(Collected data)
........

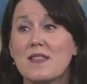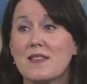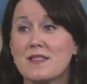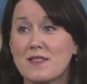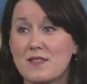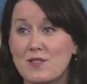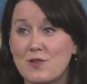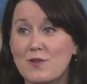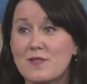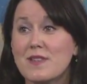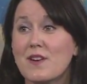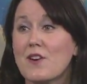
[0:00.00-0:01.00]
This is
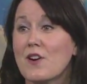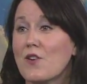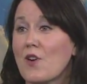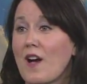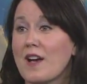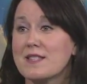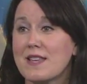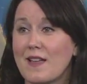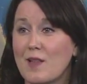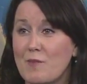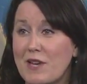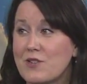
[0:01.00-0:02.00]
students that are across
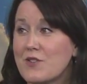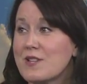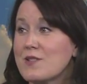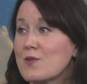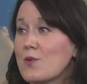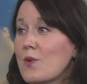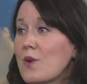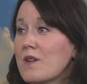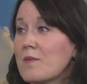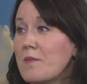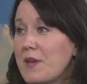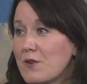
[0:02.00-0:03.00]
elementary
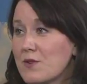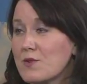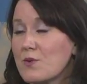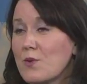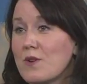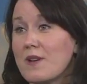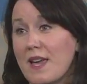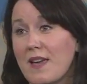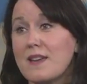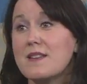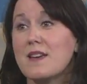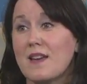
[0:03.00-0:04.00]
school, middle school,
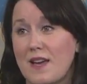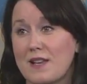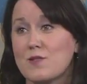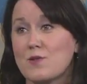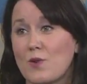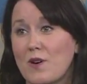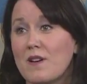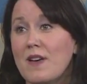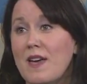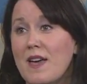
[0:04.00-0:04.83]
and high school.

........

* **EXERCISE DESCRIPTION**:
Please provide a faithful transcription of all the data, pictures excluded.

* **ANSWER BOX**:
[0:00.00-0:01.00]
This is
[0:01.00-0:02.00]
students that are across
[0:02.00-0:03.00]
elementary
[0:03.00-0:04.00]
school, middle school,
[0:04.00-0:04.83]
and high school.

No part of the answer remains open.